AIM OF THE EXERCISE:
Give the entries below again, word for word, and leave out the images.

RECORDS PROVIDED:

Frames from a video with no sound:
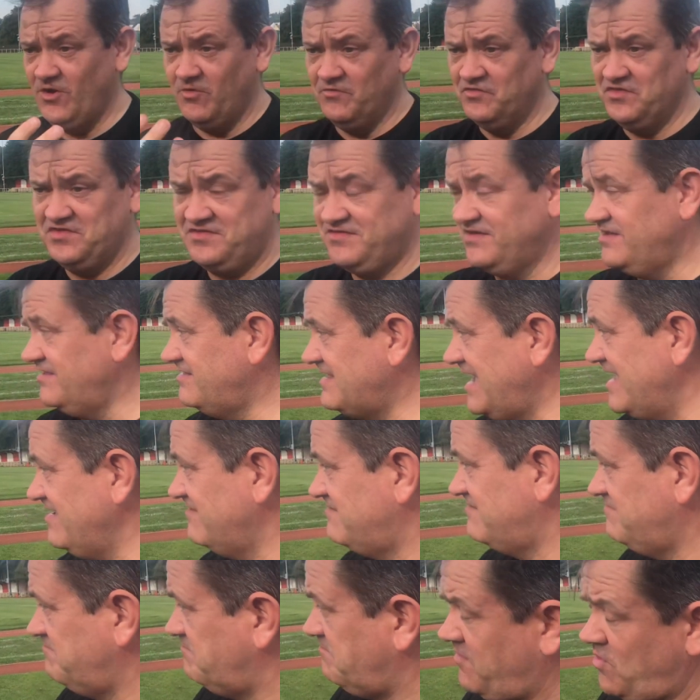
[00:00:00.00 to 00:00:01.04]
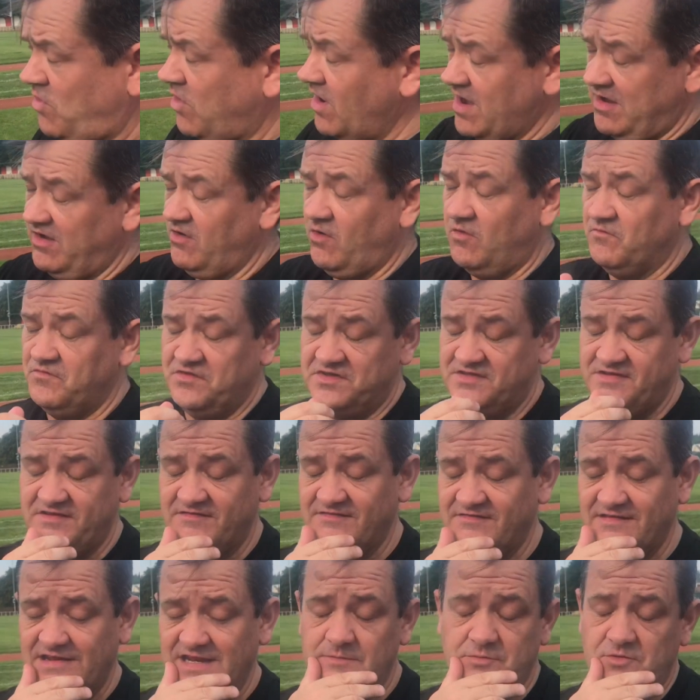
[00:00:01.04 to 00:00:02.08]
obviously, that's quite obviously
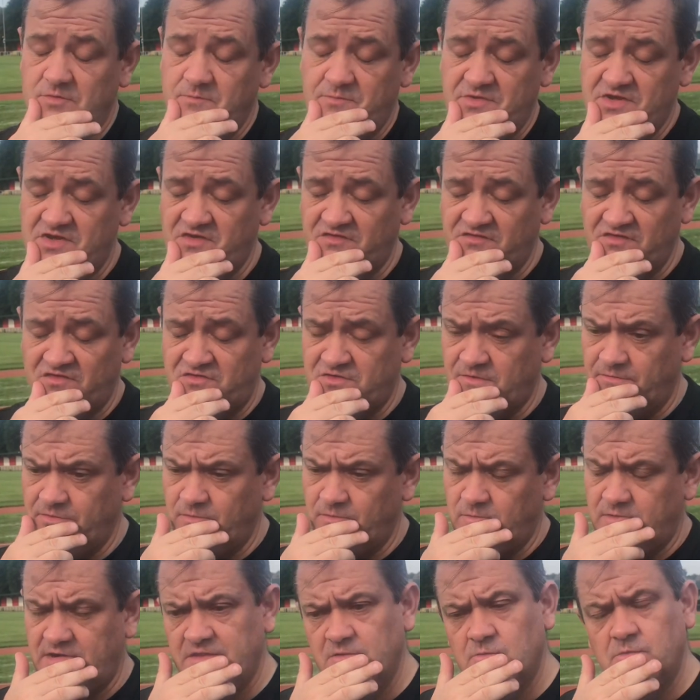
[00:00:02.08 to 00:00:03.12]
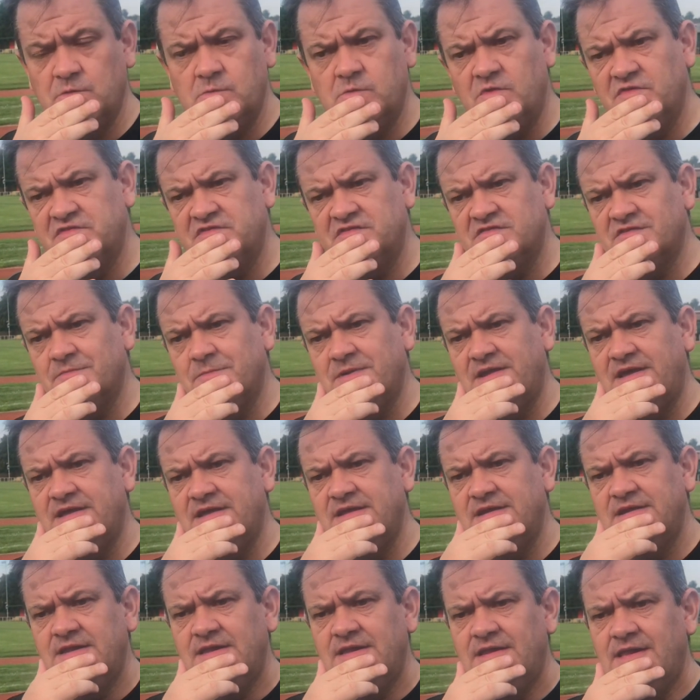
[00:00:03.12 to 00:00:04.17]
deliberate because it's not the way that we wanted to play.
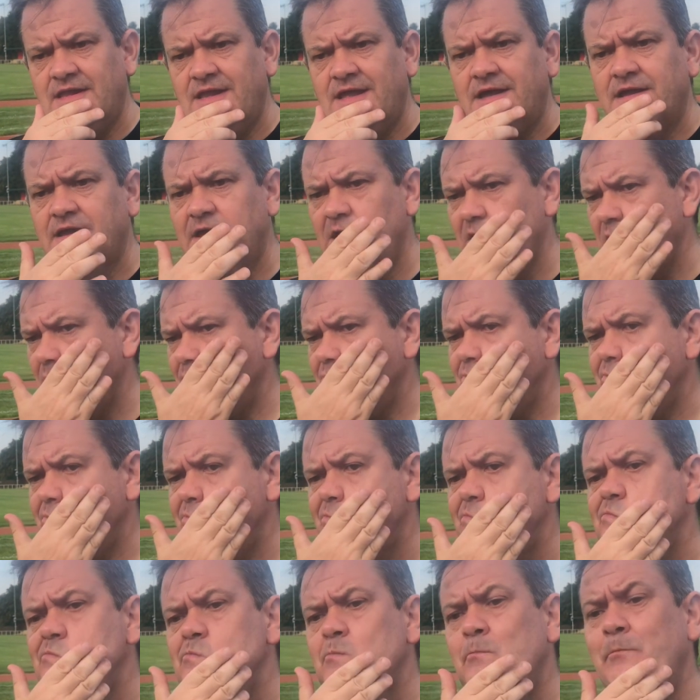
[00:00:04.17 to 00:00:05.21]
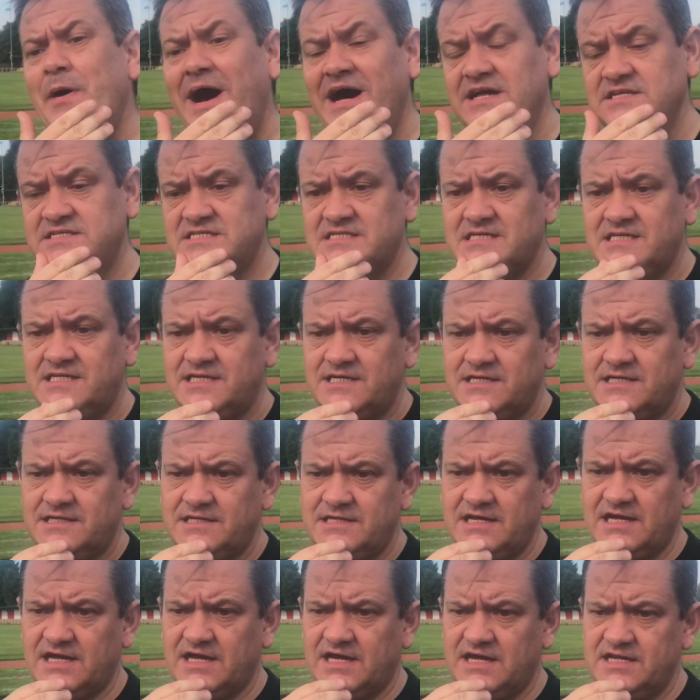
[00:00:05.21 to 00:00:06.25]
But
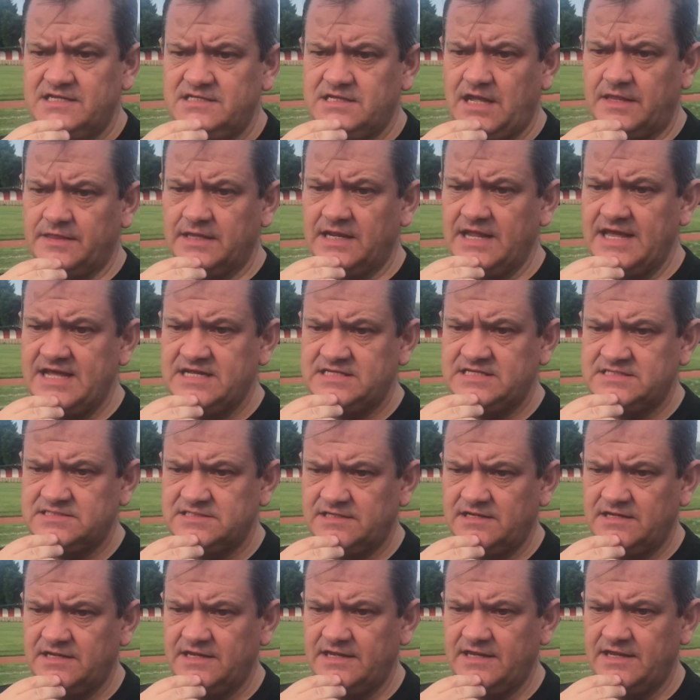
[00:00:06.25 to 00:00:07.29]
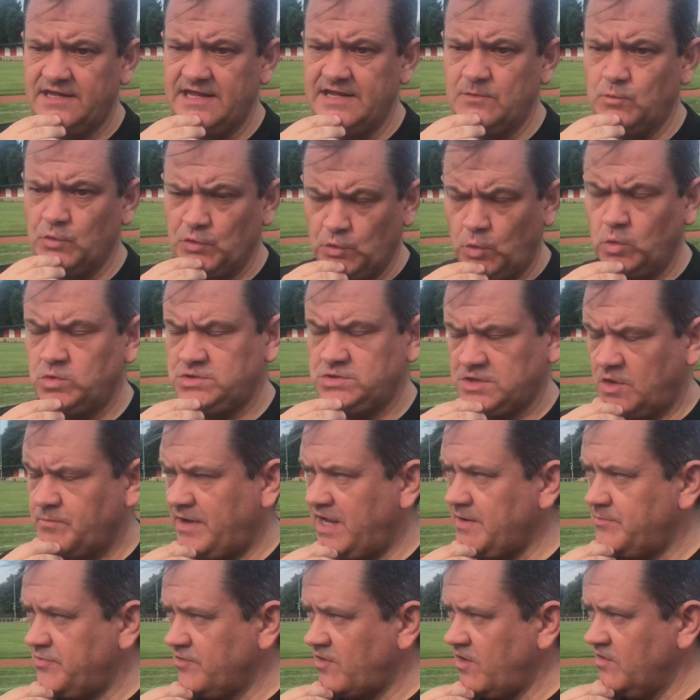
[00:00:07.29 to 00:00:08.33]
nonetheless, it would also
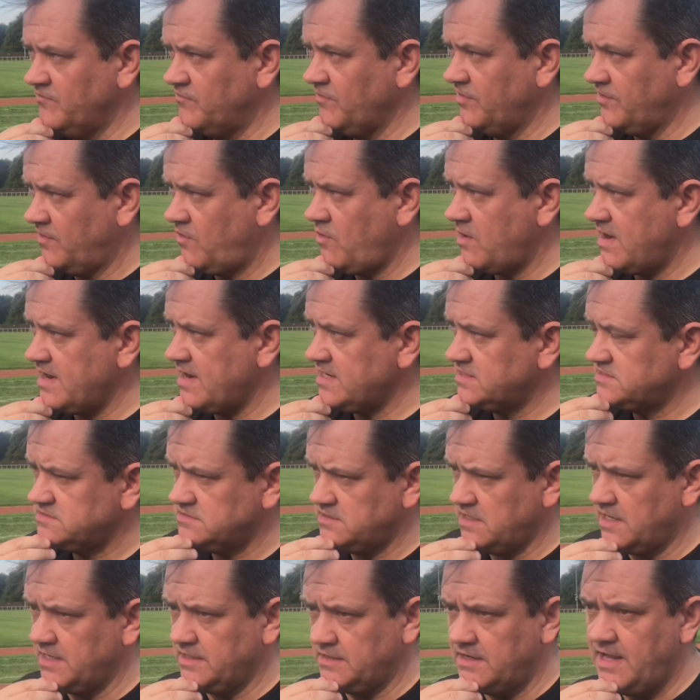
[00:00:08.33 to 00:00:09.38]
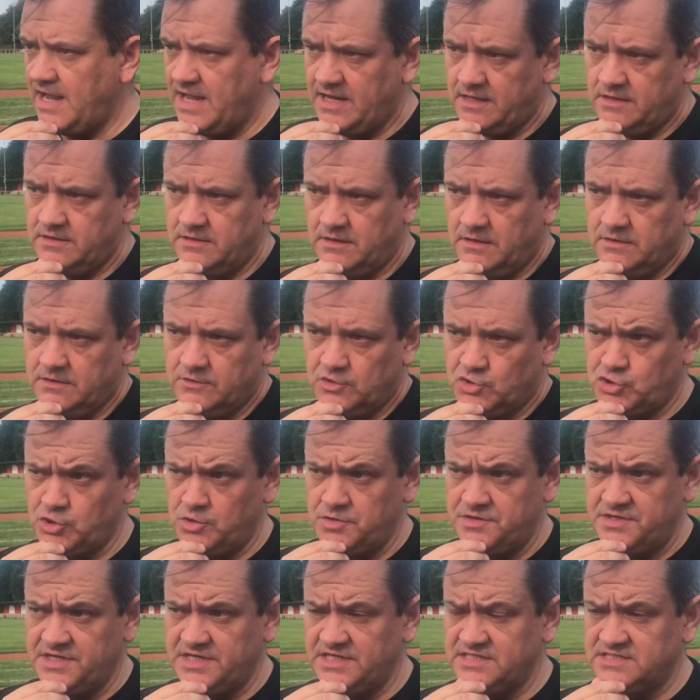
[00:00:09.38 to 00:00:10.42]
paper over the cracks. And the
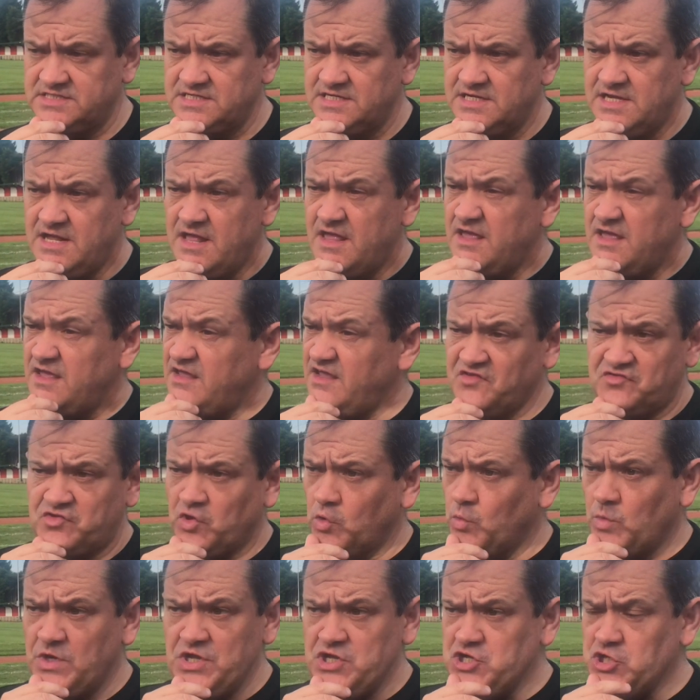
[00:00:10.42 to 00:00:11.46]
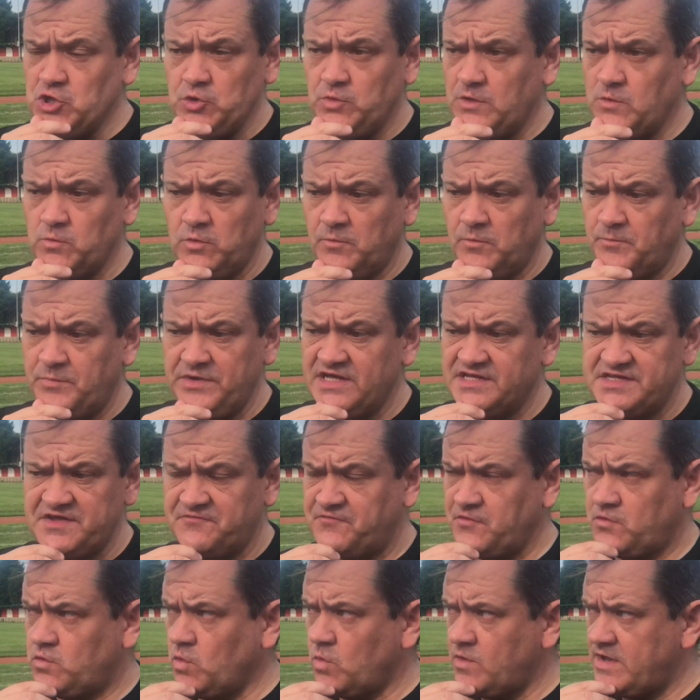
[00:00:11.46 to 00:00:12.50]
truth is that we knew it would be a
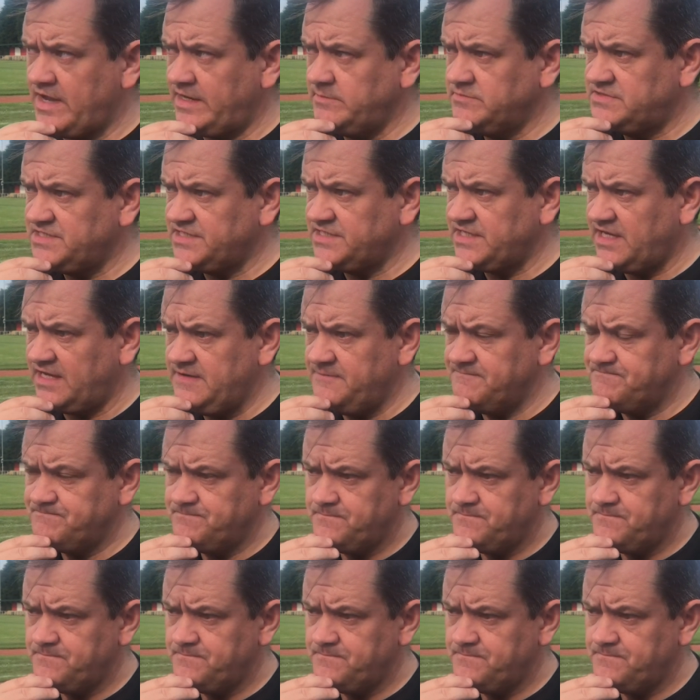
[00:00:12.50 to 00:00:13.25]
difficult game today.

WRITTEN SOLUTION:
Frames from a video with no sound:
[00:00:00.00 to 00:00:01.04]
[00:00:01.04 to 00:00:02.08]
obviously, that's quite obviously
[00:00:02.08 to 00:00:03.12]
[00:00:03.12 to 00:00:04.17]
deliberate because it's not the way that we wanted to play.
[00:00:04.17 to 00:00:05.21]
[00:00:05.21 to 00:00:06.25]
But
[00:00:06.25 to 00:00:07.29]
[00:00:07.29 to 00:00:08.33]
nonetheless, it would also
[00:00:08.33 to 00:00:09.38]
[00:00:09.38 to 00:00:10.42]
paper over the cracks. And the
[00:00:10.42 to 00:00:11.46]
[00:00:11.46 to 00:00:12.50]
truth is that we knew it would be a
[00:00:12.50 to 00:00:13.25]
difficult game today.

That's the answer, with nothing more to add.